■ **Aim of the task**:
Reproduce word for word the lines between the one containing "(8.00 s to 8.50 s)" and the end of the entries below, both inclusive; leave out pictures.
*** Begin section ***
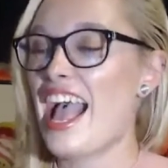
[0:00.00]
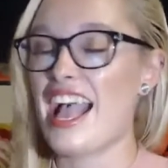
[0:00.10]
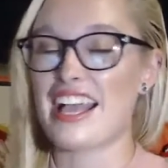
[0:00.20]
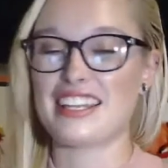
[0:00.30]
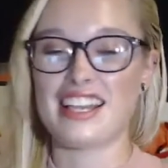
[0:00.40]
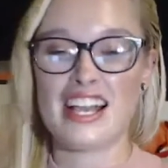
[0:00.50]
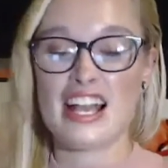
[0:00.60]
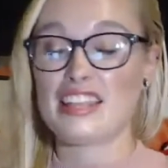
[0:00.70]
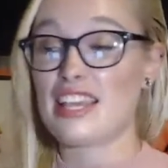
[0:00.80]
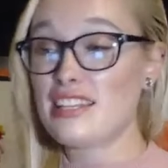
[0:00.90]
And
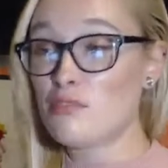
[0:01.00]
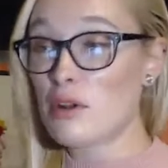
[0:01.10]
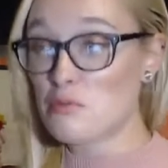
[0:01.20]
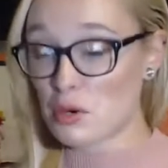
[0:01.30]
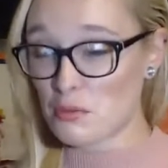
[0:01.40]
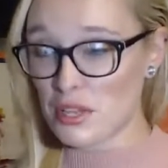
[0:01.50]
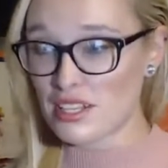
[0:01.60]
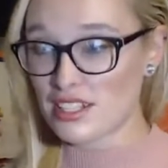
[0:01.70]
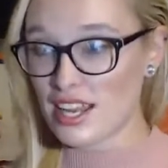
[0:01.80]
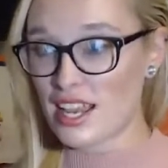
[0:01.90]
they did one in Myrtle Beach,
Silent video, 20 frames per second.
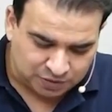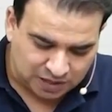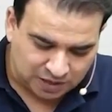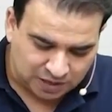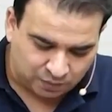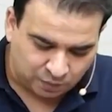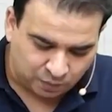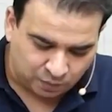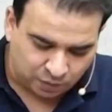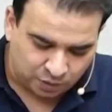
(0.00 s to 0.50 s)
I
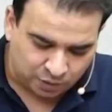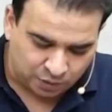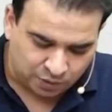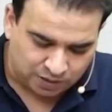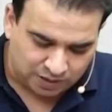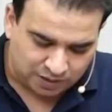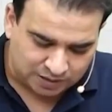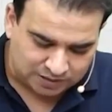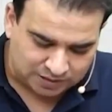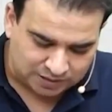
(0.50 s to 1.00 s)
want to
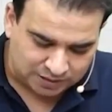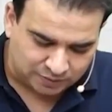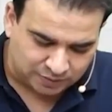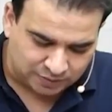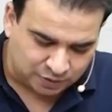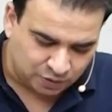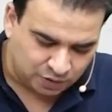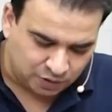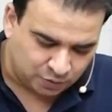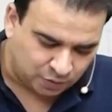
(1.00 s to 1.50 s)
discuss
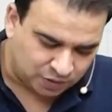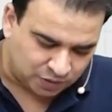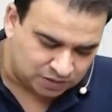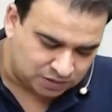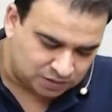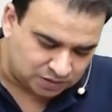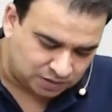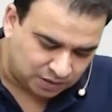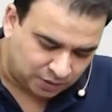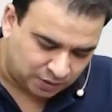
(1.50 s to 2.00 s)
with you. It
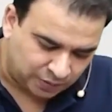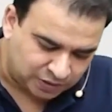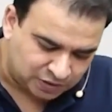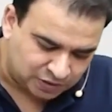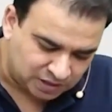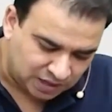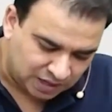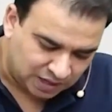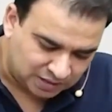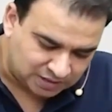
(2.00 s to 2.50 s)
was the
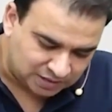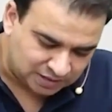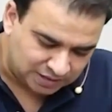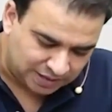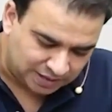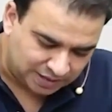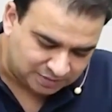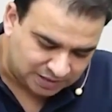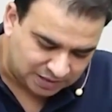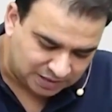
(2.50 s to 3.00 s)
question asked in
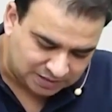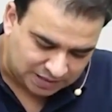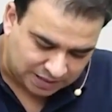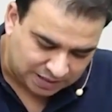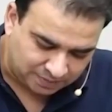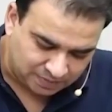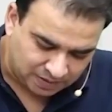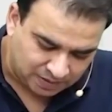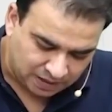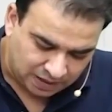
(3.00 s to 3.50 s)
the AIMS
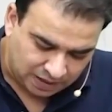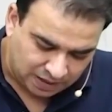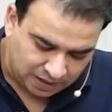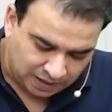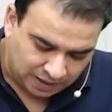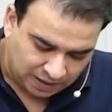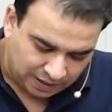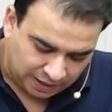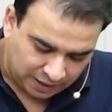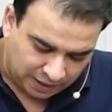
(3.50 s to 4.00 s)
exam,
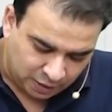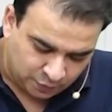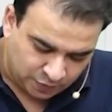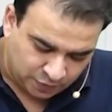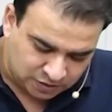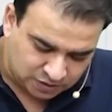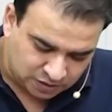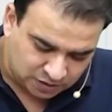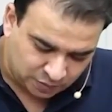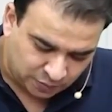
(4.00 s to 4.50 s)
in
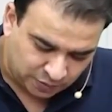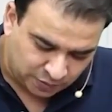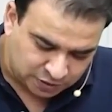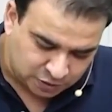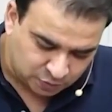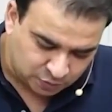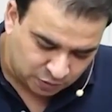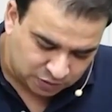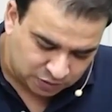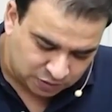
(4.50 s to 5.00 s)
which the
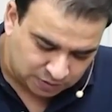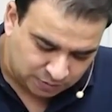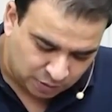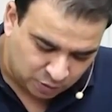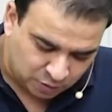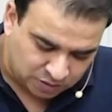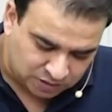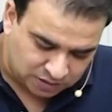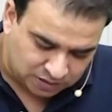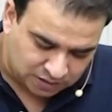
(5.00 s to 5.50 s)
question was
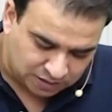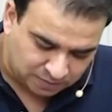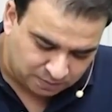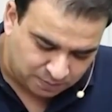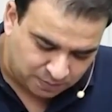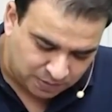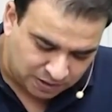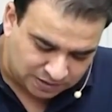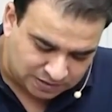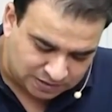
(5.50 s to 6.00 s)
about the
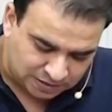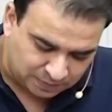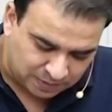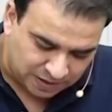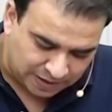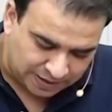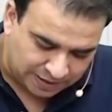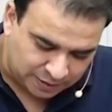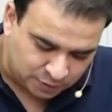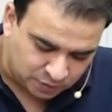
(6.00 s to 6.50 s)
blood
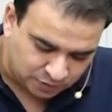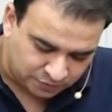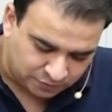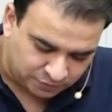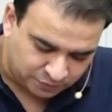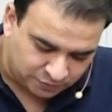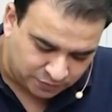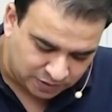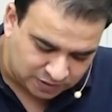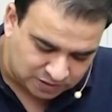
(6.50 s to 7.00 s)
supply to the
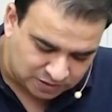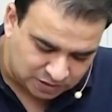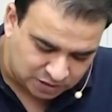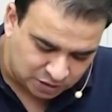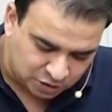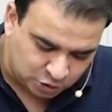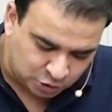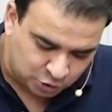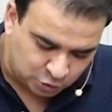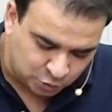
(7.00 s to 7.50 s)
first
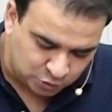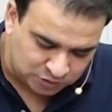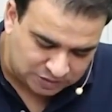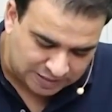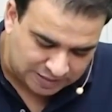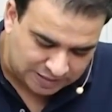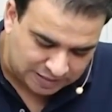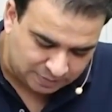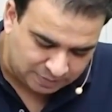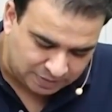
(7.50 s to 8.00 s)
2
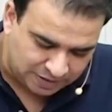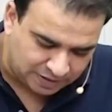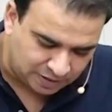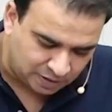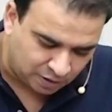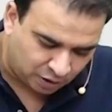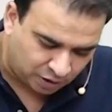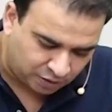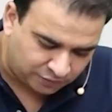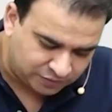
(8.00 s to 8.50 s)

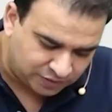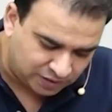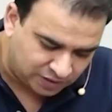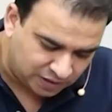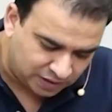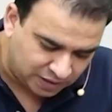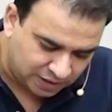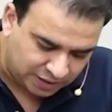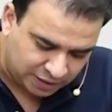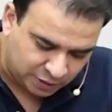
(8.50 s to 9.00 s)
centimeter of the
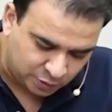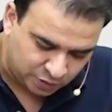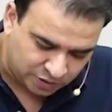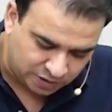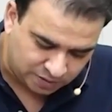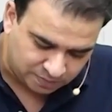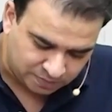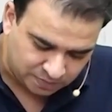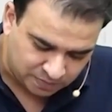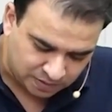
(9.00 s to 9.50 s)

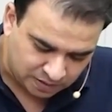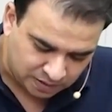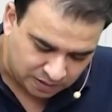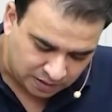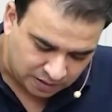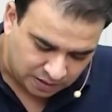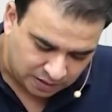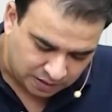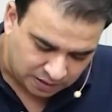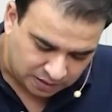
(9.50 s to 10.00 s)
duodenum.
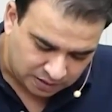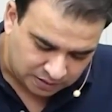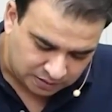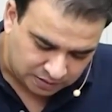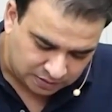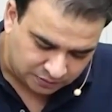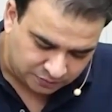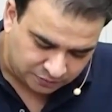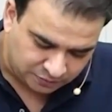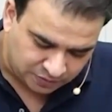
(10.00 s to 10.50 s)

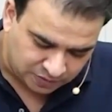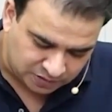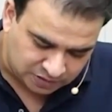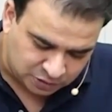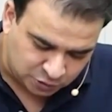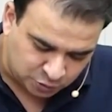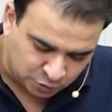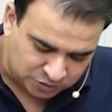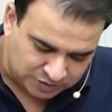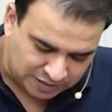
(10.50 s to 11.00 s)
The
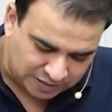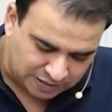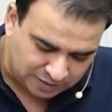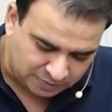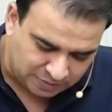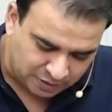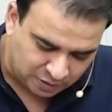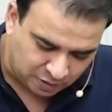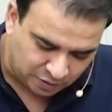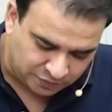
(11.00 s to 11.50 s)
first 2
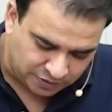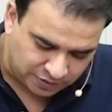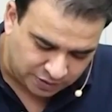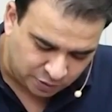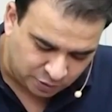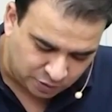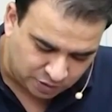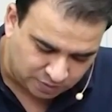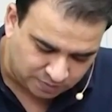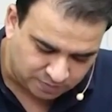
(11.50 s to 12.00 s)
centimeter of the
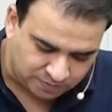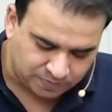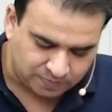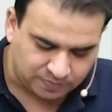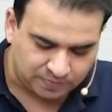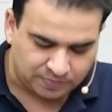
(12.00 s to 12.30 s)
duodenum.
*** End section ***
■ **The completed task**:
(8.00 s to 8.50 s)

(8.50 s to 9.00 s)
centimeter of the
(9.00 s to 9.50 s)

(9.50 s to 10.00 s)
duodenum.
(10.00 s to 10.50 s)

(10.50 s to 11.00 s)
The
(11.00 s to 11.50 s)
first 2
(11.50 s to 12.00 s)
centimeter of the
(12.00 s to 12.30 s)
duodenum.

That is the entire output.